The global challenge brought together the ACCA community by collectively walking, running or riding enough miles to reach around the world (41,000km) while raising money for the World Health Organization-led Covid-19 Solidarity Response Fund.

‘We had 250 participants from 35 countries. Some were even clocking in their skiing results,’ Kushwaha says. ‘It helped us connect with the rest of the world, and allowed us to stay local but go global.’

Middle East–South Asia

The value of the ACCA network is not wasted on Sajindu Perera ACCA, deputy general manager at MAS Holdings in Sri Lanka. She believes in the importance of bringing together those at the start of their professional career with members with more experience.

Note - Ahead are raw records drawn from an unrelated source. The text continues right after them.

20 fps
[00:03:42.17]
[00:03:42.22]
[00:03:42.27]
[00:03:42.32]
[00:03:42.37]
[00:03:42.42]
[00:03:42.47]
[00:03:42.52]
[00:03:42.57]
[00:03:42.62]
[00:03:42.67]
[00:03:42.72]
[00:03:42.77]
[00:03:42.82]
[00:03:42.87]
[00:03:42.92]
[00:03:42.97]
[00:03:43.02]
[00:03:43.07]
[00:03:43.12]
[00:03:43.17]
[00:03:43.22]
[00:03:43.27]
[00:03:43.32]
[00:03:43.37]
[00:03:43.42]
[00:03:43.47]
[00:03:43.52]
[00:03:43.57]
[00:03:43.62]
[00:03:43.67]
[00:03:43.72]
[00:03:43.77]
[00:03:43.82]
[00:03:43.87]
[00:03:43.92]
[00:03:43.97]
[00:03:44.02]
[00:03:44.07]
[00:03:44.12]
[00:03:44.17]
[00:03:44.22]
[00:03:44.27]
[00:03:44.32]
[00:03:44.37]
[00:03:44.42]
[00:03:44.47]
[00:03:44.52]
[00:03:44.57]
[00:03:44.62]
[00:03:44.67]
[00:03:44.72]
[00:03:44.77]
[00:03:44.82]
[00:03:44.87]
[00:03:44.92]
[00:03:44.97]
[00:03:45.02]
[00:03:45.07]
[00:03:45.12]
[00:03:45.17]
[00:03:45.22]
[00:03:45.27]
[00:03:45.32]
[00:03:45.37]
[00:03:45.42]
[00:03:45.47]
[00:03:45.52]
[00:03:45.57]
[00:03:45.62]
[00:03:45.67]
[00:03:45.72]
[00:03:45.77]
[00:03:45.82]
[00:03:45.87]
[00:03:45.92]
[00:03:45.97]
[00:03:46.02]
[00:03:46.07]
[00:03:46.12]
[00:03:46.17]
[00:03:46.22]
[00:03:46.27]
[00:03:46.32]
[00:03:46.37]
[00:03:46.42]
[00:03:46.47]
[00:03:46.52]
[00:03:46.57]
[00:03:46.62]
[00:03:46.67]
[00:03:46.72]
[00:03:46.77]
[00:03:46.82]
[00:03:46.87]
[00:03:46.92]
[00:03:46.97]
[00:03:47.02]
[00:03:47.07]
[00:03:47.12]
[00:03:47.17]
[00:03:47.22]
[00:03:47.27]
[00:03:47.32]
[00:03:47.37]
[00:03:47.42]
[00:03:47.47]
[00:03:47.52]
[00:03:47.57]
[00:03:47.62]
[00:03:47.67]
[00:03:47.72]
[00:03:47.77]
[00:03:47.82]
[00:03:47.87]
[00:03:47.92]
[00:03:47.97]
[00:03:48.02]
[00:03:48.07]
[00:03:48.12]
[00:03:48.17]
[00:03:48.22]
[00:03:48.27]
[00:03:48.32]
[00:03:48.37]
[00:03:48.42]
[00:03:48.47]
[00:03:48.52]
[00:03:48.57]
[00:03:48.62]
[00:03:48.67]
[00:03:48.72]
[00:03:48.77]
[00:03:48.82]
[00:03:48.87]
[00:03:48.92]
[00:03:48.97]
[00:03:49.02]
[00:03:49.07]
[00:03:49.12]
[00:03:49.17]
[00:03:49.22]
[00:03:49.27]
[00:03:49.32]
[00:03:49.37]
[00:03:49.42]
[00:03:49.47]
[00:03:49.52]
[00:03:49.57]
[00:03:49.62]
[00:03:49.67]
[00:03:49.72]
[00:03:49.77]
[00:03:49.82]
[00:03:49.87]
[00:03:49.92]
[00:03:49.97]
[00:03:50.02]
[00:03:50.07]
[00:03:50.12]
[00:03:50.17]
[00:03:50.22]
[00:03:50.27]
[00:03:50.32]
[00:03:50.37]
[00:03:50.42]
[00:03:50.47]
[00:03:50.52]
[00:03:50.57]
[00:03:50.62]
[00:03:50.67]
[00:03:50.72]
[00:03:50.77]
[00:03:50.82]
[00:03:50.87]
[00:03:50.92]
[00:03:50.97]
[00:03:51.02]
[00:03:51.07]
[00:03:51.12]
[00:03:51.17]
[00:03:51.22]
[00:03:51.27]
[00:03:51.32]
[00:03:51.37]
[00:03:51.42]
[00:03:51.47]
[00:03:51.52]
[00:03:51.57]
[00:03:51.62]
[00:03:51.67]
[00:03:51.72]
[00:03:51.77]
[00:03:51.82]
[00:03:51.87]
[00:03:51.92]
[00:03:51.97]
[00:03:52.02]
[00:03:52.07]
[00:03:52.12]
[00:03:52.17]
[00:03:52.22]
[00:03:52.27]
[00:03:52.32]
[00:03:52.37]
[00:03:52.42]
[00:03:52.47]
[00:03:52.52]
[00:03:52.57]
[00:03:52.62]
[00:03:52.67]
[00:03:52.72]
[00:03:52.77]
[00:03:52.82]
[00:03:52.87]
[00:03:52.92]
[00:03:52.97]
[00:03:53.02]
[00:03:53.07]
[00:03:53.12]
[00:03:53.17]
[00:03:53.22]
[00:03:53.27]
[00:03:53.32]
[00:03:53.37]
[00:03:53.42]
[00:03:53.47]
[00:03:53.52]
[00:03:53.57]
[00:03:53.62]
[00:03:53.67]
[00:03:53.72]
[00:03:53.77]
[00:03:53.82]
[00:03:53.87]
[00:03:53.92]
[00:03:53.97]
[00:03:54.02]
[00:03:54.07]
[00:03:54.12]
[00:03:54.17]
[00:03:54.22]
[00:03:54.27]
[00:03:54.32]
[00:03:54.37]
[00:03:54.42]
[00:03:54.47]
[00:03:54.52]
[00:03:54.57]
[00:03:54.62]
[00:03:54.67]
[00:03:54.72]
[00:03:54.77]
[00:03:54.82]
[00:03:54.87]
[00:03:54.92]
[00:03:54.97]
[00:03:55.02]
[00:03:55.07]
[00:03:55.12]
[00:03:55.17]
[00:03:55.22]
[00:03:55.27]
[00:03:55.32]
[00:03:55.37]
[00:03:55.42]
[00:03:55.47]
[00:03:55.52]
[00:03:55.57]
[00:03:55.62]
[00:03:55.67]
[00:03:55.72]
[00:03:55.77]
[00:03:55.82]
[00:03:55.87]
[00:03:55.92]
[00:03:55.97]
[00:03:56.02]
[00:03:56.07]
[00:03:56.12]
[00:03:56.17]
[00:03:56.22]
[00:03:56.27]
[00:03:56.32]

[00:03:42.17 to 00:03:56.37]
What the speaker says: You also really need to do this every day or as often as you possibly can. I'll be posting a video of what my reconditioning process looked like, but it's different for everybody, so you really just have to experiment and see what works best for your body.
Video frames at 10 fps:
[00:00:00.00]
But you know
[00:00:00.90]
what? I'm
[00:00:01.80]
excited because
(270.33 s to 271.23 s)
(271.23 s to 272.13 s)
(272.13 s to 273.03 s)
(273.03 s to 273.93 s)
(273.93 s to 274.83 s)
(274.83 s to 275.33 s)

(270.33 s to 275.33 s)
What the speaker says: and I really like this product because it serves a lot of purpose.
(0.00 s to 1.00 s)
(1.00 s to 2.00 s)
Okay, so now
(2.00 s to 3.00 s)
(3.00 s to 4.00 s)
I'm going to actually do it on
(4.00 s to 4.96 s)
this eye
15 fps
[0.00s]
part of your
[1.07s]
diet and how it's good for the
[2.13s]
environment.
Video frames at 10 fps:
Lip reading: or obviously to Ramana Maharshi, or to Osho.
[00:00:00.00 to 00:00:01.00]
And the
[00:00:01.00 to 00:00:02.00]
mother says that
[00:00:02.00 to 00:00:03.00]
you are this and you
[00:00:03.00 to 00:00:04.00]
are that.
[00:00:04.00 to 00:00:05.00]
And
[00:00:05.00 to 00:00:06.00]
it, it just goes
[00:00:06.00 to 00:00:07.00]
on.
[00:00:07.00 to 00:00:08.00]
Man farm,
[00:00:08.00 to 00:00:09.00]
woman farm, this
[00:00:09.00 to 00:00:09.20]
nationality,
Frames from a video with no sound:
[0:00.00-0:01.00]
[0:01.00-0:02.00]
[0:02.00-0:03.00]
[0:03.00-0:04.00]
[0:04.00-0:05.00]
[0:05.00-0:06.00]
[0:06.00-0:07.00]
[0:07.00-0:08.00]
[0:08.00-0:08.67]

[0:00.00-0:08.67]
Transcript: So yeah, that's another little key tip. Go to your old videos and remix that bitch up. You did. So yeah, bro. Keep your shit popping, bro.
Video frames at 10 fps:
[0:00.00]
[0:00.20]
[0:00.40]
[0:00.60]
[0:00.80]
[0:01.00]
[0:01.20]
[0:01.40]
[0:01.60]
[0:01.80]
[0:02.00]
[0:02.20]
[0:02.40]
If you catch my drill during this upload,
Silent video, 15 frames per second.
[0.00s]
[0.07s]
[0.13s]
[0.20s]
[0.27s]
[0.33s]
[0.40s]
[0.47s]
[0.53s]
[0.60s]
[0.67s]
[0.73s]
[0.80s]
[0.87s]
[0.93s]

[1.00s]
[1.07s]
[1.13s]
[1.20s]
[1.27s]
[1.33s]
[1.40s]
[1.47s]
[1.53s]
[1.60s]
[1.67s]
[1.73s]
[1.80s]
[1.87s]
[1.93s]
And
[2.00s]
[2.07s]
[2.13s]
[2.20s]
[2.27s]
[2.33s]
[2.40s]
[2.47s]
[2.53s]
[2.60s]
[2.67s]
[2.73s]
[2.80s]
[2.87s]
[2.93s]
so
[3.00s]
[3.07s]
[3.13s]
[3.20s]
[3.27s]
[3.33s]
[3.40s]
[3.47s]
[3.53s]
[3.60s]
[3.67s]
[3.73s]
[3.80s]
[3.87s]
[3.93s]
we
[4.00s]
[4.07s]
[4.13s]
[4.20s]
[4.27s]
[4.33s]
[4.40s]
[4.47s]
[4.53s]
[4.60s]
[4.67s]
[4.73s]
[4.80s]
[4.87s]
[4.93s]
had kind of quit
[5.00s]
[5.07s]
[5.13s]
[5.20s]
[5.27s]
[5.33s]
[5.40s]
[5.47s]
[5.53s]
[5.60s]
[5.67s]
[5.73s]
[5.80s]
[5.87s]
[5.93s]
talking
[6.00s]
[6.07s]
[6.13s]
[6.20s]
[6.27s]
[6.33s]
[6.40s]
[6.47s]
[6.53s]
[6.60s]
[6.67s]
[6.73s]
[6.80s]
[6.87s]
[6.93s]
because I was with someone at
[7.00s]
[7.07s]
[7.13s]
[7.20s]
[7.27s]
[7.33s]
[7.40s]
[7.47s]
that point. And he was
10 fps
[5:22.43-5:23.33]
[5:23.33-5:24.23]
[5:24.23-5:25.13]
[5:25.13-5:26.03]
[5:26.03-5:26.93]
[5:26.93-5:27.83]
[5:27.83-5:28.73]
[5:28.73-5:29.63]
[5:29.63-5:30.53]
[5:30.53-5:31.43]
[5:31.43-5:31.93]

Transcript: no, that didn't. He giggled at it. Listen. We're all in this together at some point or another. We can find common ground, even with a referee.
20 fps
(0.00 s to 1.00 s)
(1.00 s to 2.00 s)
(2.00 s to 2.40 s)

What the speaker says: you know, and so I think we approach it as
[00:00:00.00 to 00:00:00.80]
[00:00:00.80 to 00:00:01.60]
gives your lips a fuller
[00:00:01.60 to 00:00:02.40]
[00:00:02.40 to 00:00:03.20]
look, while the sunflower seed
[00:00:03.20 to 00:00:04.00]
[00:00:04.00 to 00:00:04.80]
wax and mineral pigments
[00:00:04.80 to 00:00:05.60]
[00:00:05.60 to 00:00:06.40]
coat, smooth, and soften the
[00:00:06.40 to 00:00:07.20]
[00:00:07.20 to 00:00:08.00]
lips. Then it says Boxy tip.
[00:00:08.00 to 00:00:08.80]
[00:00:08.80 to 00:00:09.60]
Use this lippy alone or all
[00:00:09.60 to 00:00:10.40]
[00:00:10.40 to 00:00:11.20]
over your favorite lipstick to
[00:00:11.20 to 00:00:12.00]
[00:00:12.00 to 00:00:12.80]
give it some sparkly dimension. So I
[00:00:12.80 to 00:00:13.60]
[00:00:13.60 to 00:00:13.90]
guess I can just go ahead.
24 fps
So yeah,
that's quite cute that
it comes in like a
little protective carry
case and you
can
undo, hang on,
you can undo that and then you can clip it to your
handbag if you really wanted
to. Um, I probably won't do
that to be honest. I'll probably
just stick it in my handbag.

‘We need to promote young talent but recognise the diversity of age,’ she says. ‘The Millennial generation and Generation Z may be more vocal, but we need to ensure that experience isn’t lost, so we need to build connections between all parts of the generational spectrum.’

Perera is also proud of how ACCA has taken a lead on social and environmental matters. ‘We have been one step ahead,’ she says. ‘It was seven years ago when we were looking at “new” concepts such as sustainability.’

At the same time, she recognises how ACCA has helped her to develop softer skills and clear ethics. ‘I truly believe I have learnt this from ACCA,’ she says.


It is this forward thinking that inspires Alexander Njombe FCCA, managing partner at KPMG in Tanzania. ‘Today, we need accountants who are predictive analysts,’ he says. ‘The world is changing and accountants need to look to the future.’

However, he recognises how the aftermath of the pandemic is shaping the accountants of the future. ‘It has not been easy for junior staff,’ he says. ‘We are a training ground, but our students’ education has been interrupted. The human resources and talent space is somewhat different than before the pandemic. We are now looking for people who can work independently, and emotional intelligence is becoming key.’

‘Our member network panel draws on professionals from different sectors so we have the opportunity to share best practice and experience’

Njombe has also been an advocate for ACCA in his dealings with national regulators. ‘We are looking at areas where we can collaborate and help transform the profession,’ he says. ‘For instance, our member network panel draws on professionals from different sectors so we have the opportunity to share best practice and experience.’

And this is what sums up advocacy. It is this sense of sharing and giving back – at an individual, corporate, national and international level – that drove the award winners to become, and continue to be, advocates for ACCA and the wider profession.